Measuring Task Time During Usability Testing

I design applications that are used all day, every day in a corporate setting. Because of this, I measure efficiency and time when I do usability studies to make sure that we are considering productivity as part of our design process.

Although actual times gathered from real interactions via an analytics package are more reliable and quantifiable than those gathered in usability testing, they require you to have a lot of users or a live product. When you're in the design stage, you often don't have the ability to gather that kind of data, especially when you're using mockups or prototypes instead of a live application. Being able to gauge the relative times of actions within a process during usability testing can be helpful, and being able to compare the times of two new design options is also valuable. Gathering information about task times early in the design phase can save money and effort down the road.

HOW TO CONDUCT A TIME STUDY

During a typical usability study, simply collect the times it took to accomplish a task.
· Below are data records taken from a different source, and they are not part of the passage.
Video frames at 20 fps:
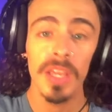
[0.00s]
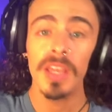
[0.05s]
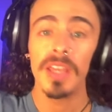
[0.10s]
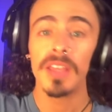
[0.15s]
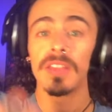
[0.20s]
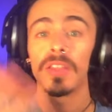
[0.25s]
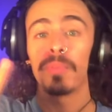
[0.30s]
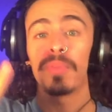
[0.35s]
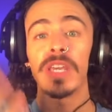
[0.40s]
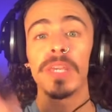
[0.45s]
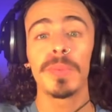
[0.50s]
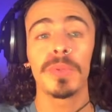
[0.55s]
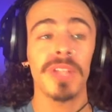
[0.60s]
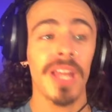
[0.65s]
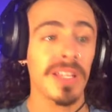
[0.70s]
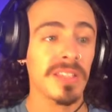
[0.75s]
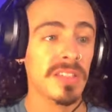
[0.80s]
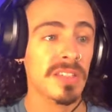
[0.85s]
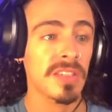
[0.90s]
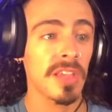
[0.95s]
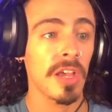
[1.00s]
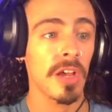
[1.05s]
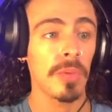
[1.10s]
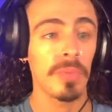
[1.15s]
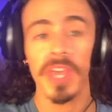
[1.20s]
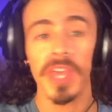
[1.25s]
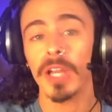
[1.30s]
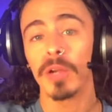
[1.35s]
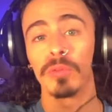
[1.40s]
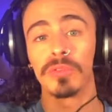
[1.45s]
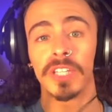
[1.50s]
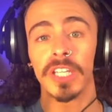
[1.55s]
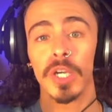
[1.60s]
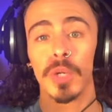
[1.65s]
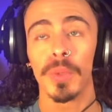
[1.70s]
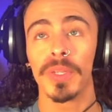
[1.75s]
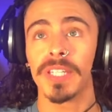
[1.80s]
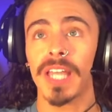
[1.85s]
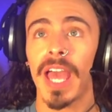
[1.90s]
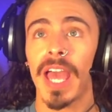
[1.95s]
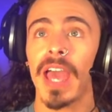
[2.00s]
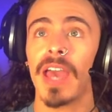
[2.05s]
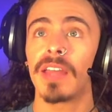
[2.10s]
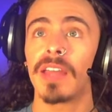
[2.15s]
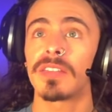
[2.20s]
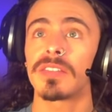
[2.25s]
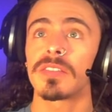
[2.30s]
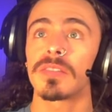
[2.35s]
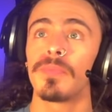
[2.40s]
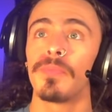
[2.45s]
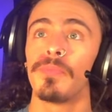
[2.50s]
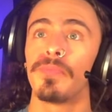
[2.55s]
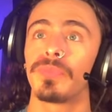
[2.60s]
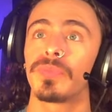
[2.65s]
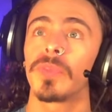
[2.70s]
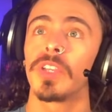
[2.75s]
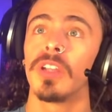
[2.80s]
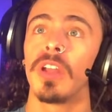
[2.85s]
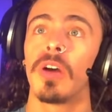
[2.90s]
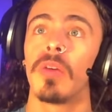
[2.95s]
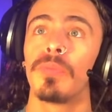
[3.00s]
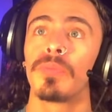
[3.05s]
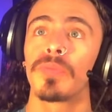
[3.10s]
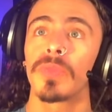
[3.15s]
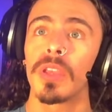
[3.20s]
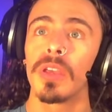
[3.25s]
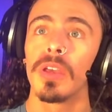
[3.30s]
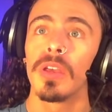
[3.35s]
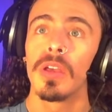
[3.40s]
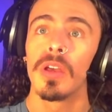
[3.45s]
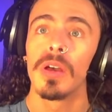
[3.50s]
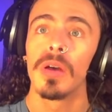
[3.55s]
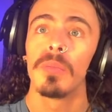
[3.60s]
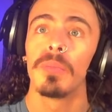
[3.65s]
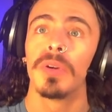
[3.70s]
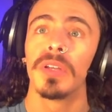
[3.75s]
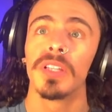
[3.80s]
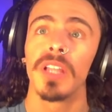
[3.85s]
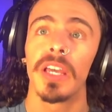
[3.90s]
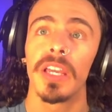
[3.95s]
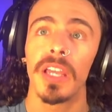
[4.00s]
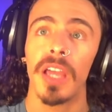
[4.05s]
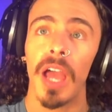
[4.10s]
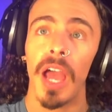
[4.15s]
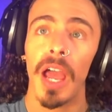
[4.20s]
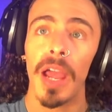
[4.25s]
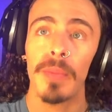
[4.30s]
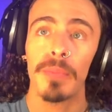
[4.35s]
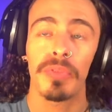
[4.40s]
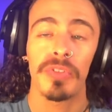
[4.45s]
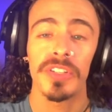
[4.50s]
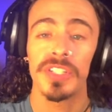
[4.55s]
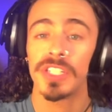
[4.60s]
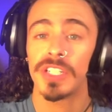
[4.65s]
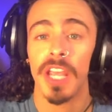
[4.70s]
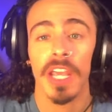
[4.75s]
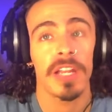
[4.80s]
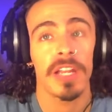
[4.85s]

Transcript: The people that sub, they don't deal with the ads, you know? But like, I appreciate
The best way to do this is to measure time per screen or activity in addition to the duration of the task, so that you'll be able to isolate which step of a process is taking the most time or adding unnecessary seconds. This can be more illuminating from a usability perspective than simply knowing how long something takes.

Make a video screen recording of the session. Pick a trigger event to start and pause timing, such as clicking a link or a button. Gather the times via the timestamp when you replay the video. Don't try to time with a stopwatch during the actual usability test. You can make a screen recording with SnagIt, Camtasia, or Morae, or through any number of other tools.

When comparing two designs for time, test both designs in the same study and use the same participants. This means you'll have a within-subjects study, which produces results with less variation - a good thing if you have a small sample size. To reduce bias, rotate the order of designs so each option is presented first half of the time.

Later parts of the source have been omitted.